# 
# add_file "TODO"
# 
# patch "TODO"
#  from []
#    to [cf0d5dc2493d53cf6ae94759cb0da5639de3e8cb]
# 
# patch "dumb.py"
#  from [86cc3fff44c25f7d941346c8b0ab44259d69b20d]
#    to [b520c982593c8711ef22e447b7084ee0a7ea7171]
# 
# patch "merkle_dir.py"
#  from [fea4ab58f66ad1998e570b0ed5b0615f2845a068]
#    to [d4e89ce8e256741fd064a9694d06026e341c5b84]
# 
========================================================================
--- TODO	
+++ TODO	cf0d5dc2493d53cf6ae94759cb0da5639de3e8cb
@@ -0,0 +1,9 @@
+* packet commands -> automate?
+* merkle dir stuff that doesn't require loading entire chunks into
+   memory all the time
+* ftp/sftp/http
+* possibly better rollback stuff?
+  - e.g., truncate when possible
+  - include some info in the lockdir on who has things locked, to aid
+   in detecting staleness of locks
+* file reader needs to do the pause/retry thing on missing files
========================================================================
--- dumb.py	86cc3fff44c25f7d941346c8b0ab44259d69b20d
+++ dumb.py	b520c982593c8711ef22e447b7084ee0a7ea7171
@@ -1,133 +1,9 @@
 import sha
 from sets import Set
 import os
 import os.path
 from cStringIO import StringIO
 
-# What's on disk:
-#   We write all interesting data out to a file DATA
-#     It consists of a bunch of "chunks", appended one after another
-#     each chunk is a deflated (not gzipped) block
-#     after decompression, each such chunk can be fed to 'monotone read'
-#   each chunk has a unique id.  it is assumed that the id<->data mapping is
-#     immutable; in particular, when transferring, we assumed that if we have
-#     an id already, then we already have the corresponding data
-#   a file INDEX is maintained which contains table-of-contents information
-#     for DATA -- each line in INDEX gives metadata for the next chunk in
-#     DATA.  this metadata is associated line, offset in DATA, number of bytes
-#     taken up in DATA.  This allows, for instance, random access into DATA.

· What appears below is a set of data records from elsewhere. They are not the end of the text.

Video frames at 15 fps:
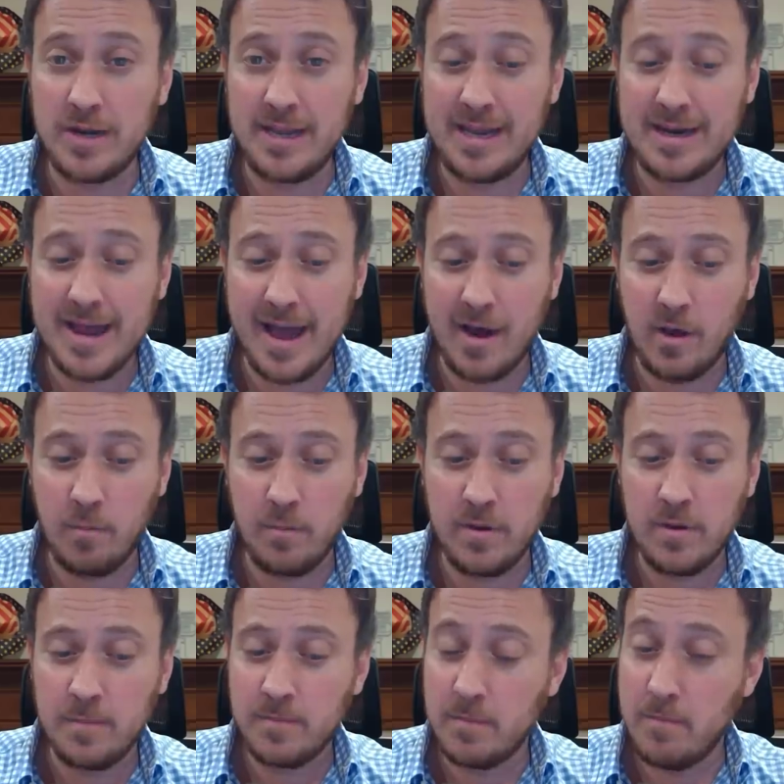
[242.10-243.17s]
need
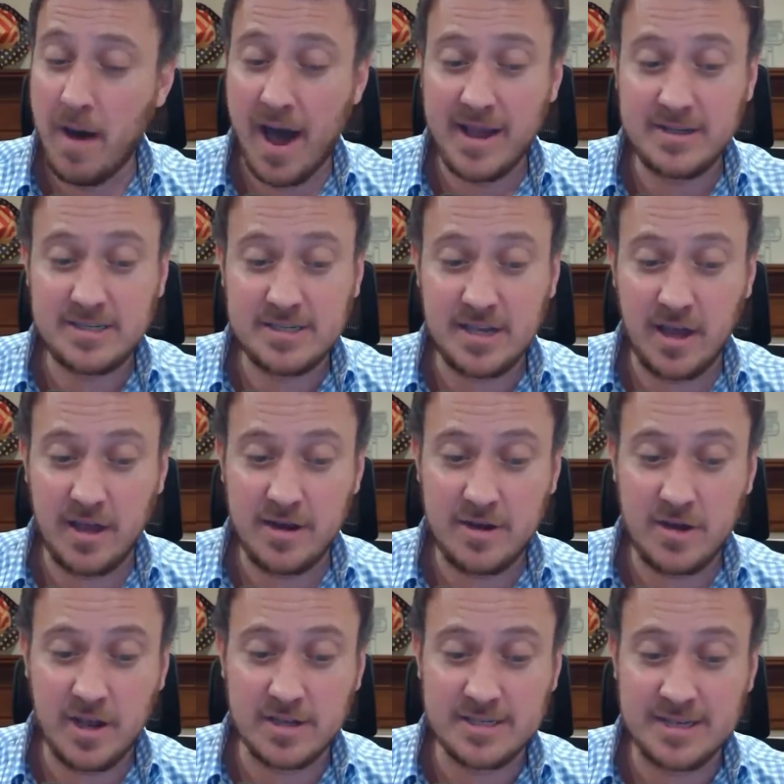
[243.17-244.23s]
help. My son
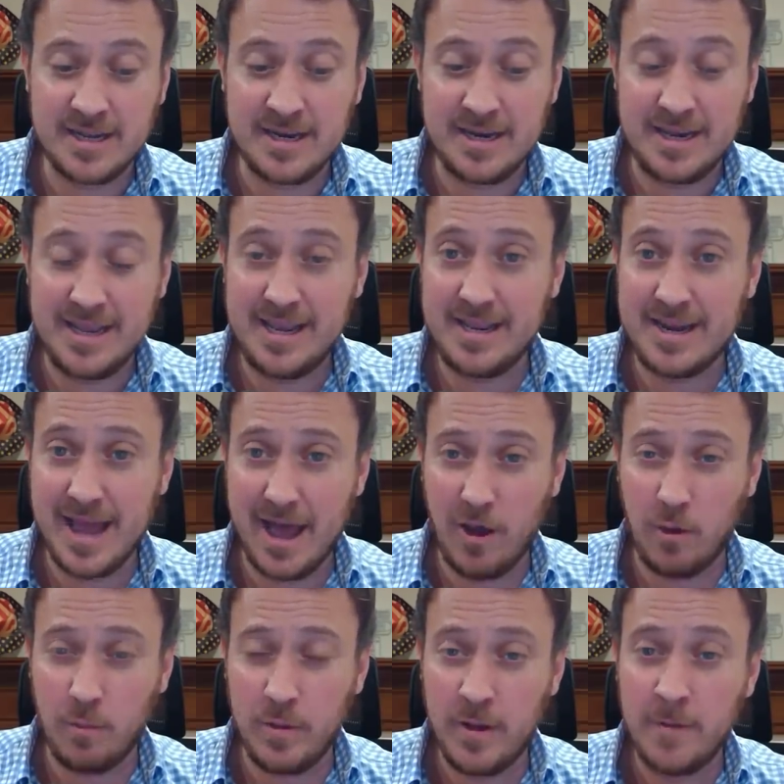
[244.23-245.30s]
doesn't need
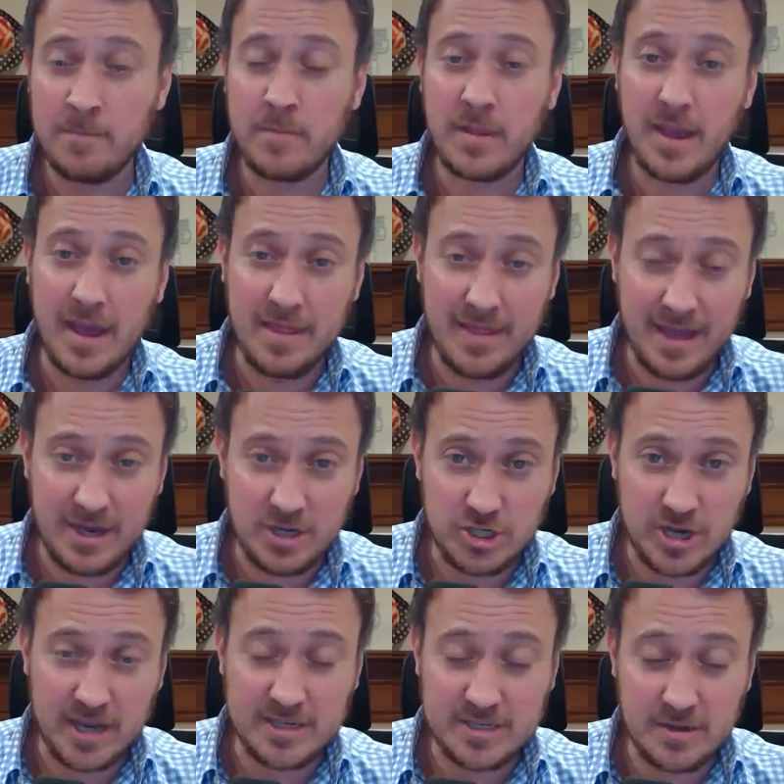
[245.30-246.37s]
help. And then
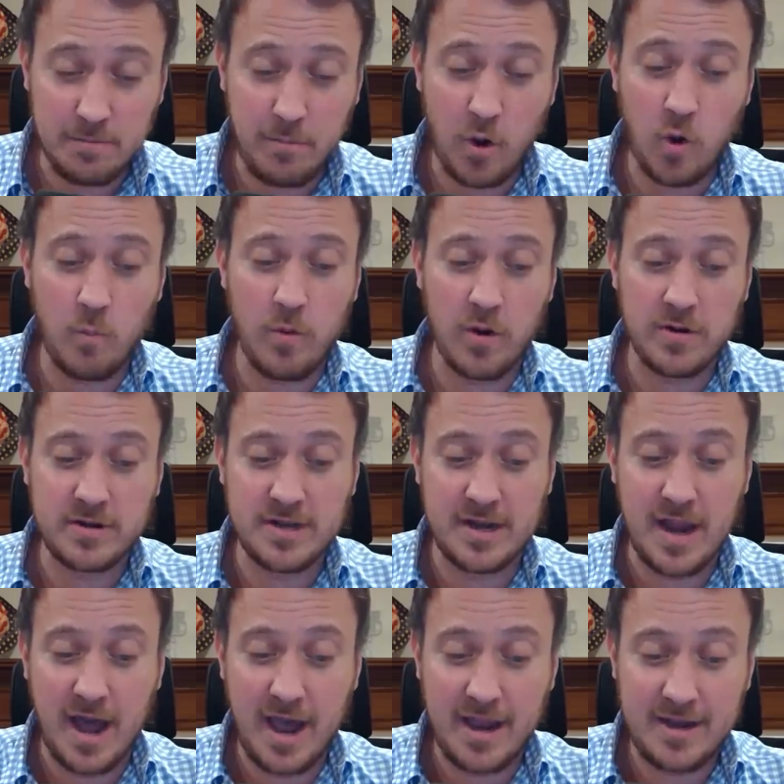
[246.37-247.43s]
Jayson Boebert
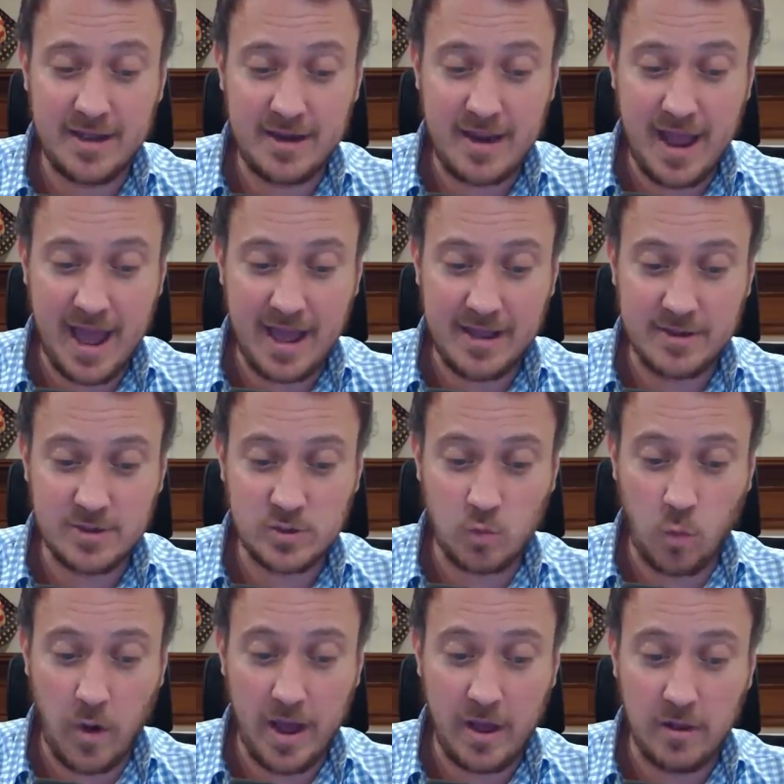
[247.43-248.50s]
denied it as
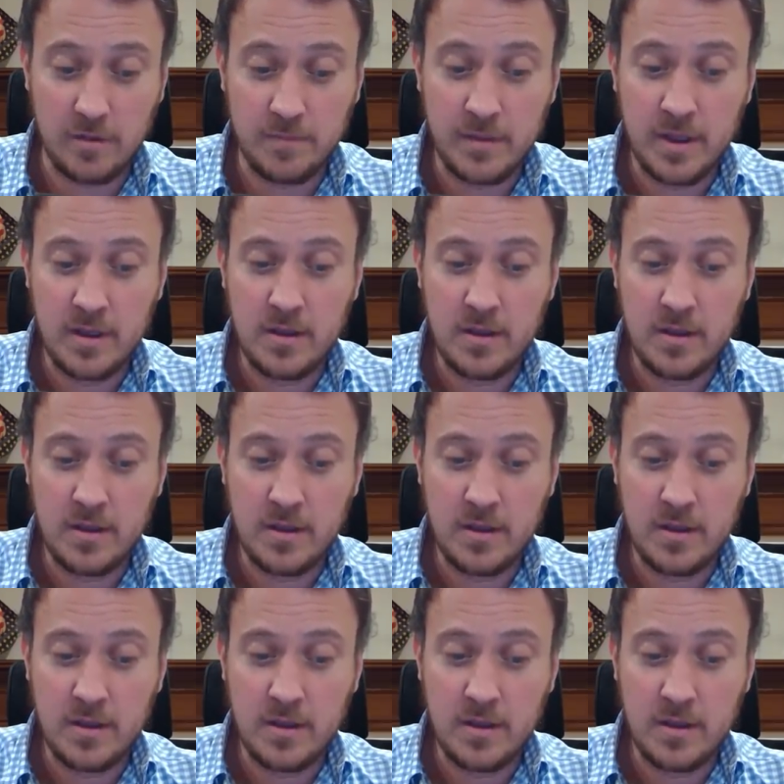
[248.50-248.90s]
well.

-#   the INDEX file is used entirely locally; we never look at it over the
-#     network.
-#   locally, the INDEX file is used to generate the HASHES files
-#   the HASHES files implement the merkle trie algorithm
-#   we chop off our merkle tree at depth 2; this should give good loading for
-#     even very large projects, and is not so large that we pay excessive
-#     overhead on smaller projects
-#   this means there are two kinds of HASHES files -- the root file
-#     ("HASHES_"), and the child files ("HASHES_<2 digits of hex>")
-#   both kinds of HASHES_ files are deflated as a whole
-#   the child files contain a bunch of lines of the form:
-#       chunk <id> <offset> <length>
-#     where <id> begins with the 2 hex digits that this file is responsible
-#     for, and <offset> and <length> are the location of the corresponding
-#     data in DATA.  These files are sorted lexicographically by id.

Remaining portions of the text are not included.